[Stored data entries]
● ● ●

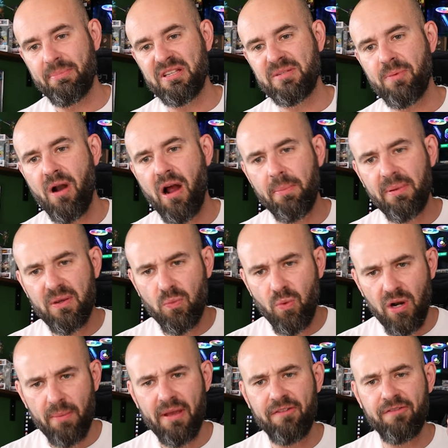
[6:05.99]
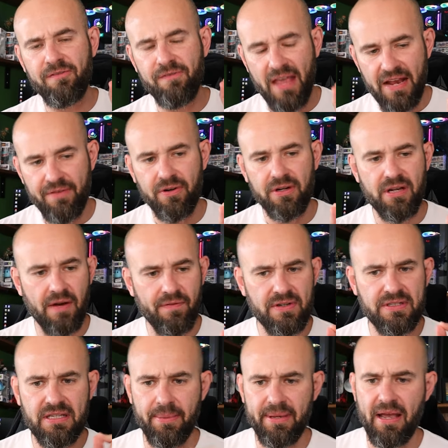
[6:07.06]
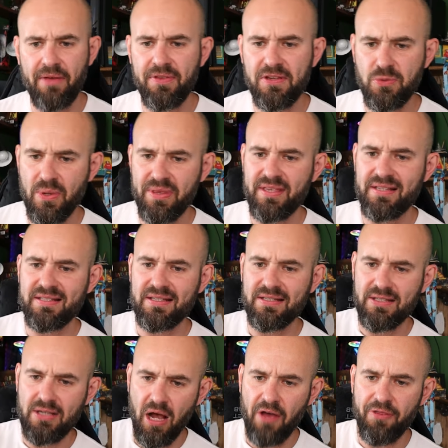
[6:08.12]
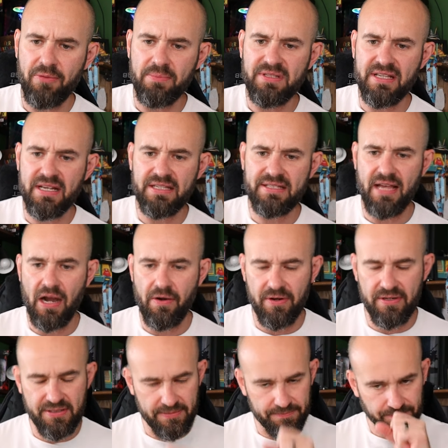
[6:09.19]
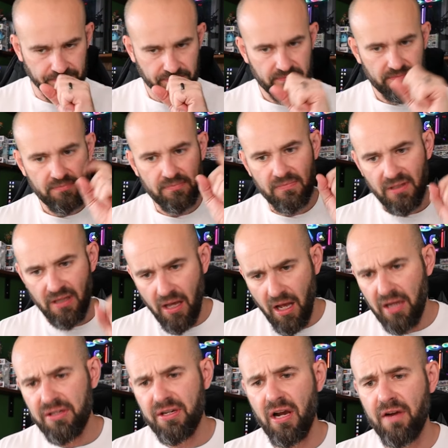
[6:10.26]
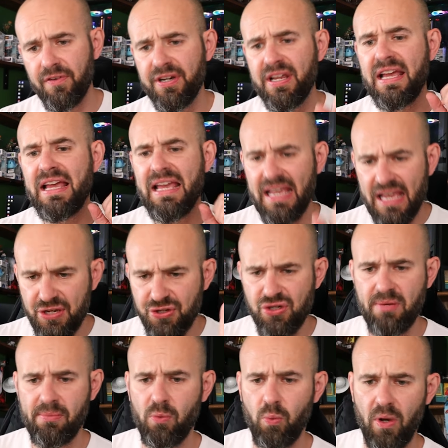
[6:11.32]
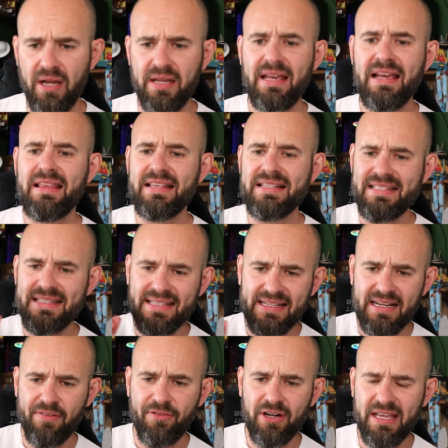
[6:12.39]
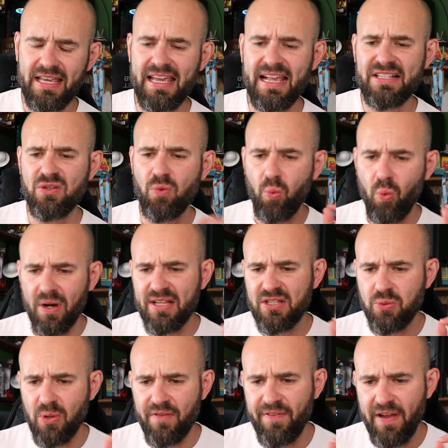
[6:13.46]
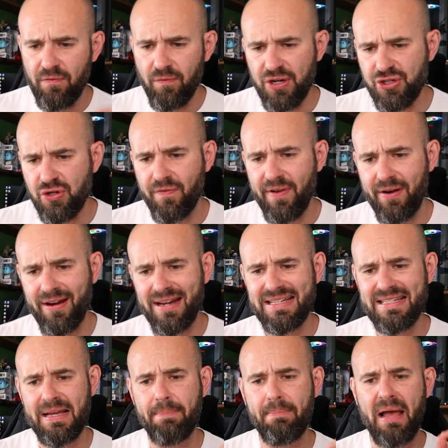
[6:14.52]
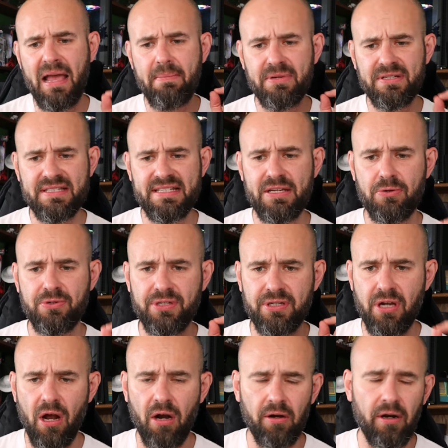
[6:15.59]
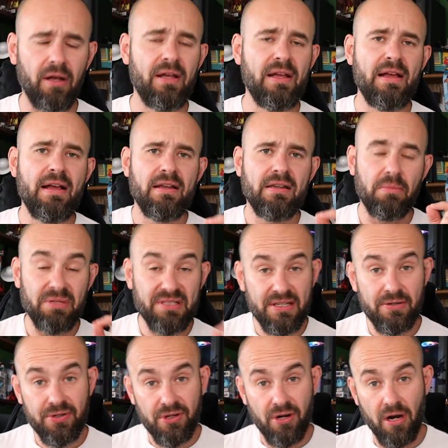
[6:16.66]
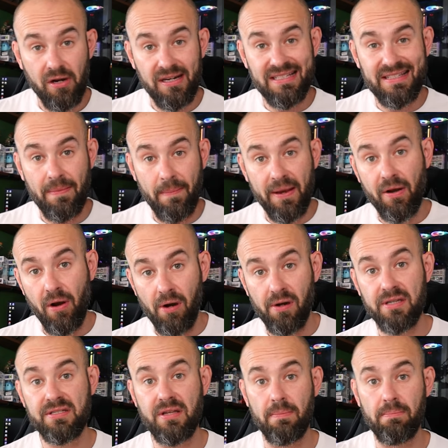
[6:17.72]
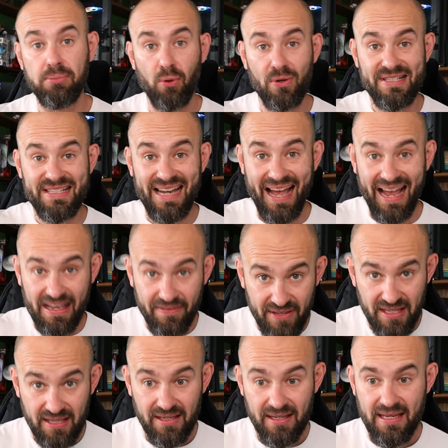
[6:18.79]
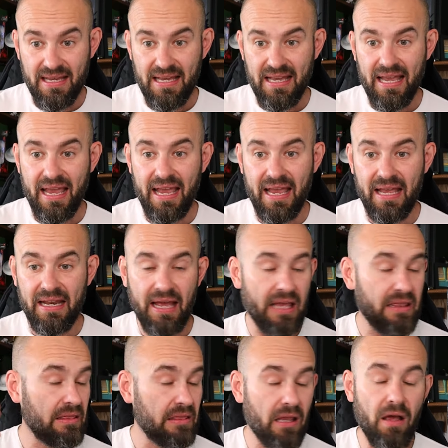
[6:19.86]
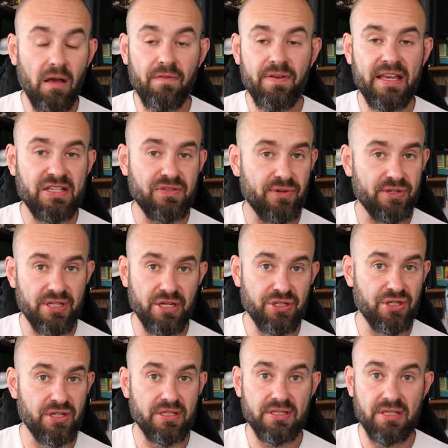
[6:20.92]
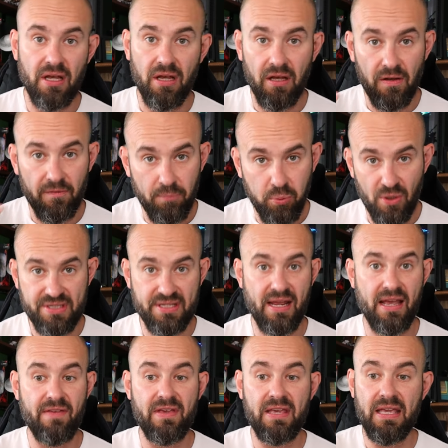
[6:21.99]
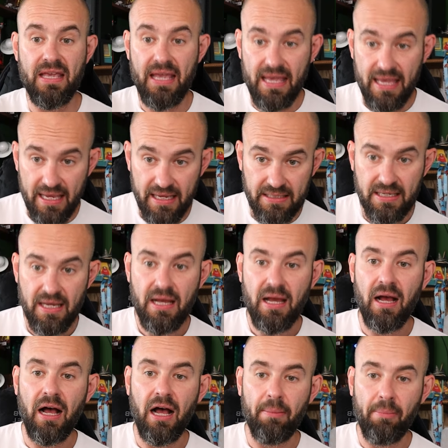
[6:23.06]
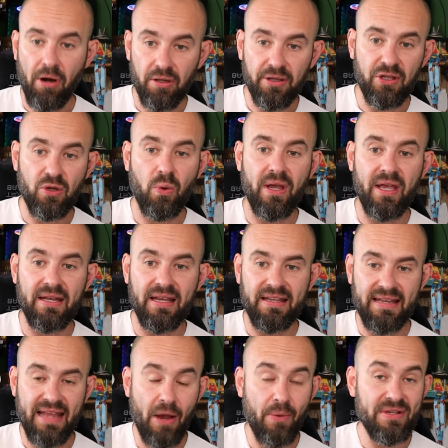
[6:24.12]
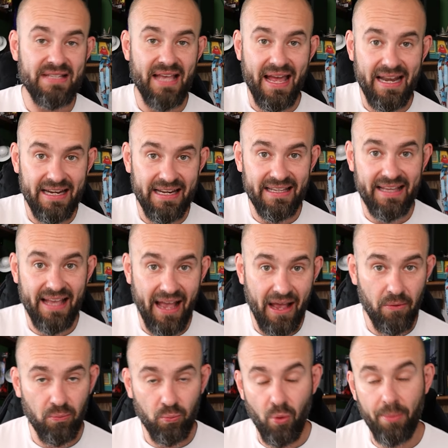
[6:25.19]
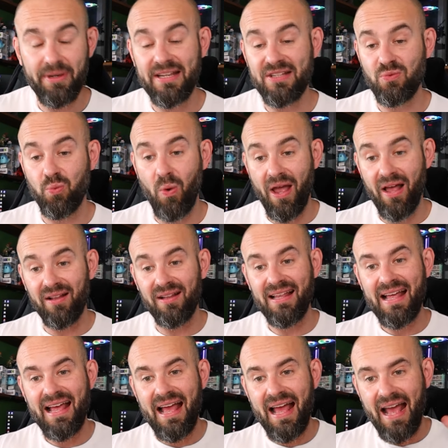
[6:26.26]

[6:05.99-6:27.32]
up is probably one of my favorite covers coming out this week. This is Gotham City Sirens Uncovered, issue number one. This is the cover E. It's a 1 in 25 ratio variant done by Marcio Takara. Now, Marcio Takara is the main artist on Poison Ivy, and I love his renditions of Poison Ivy and um, Harley Quinn, and now he's added in Catwoman as well.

● ● ●

### REQUIREMENT
Set the data above down again exactly as given, with no pictures.

### COMPLETED TASK
[6:05.99]
[6:07.06]
[6:08.12]
[6:09.19]
[6:10.26]
[6:11.32]
[6:12.39]
[6:13.46]
[6:14.52]
[6:15.59]
[6:16.66]
[6:17.72]
[6:18.79]
[6:19.86]
[6:20.92]
[6:21.99]
[6:23.06]
[6:24.12]
[6:25.19]
[6:26.26]

[6:05.99-6:27.32]
up is probably one of my favorite covers coming out this week. This is Gotham City Sirens Uncovered, issue number one. This is the cover E. It's a 1 in 25 ratio variant done by Marcio Takara. Now, Marcio Takara is the main artist on Poison Ivy, and I love his renditions of Poison Ivy and um, Harley Quinn, and now he's added in Catwoman as well.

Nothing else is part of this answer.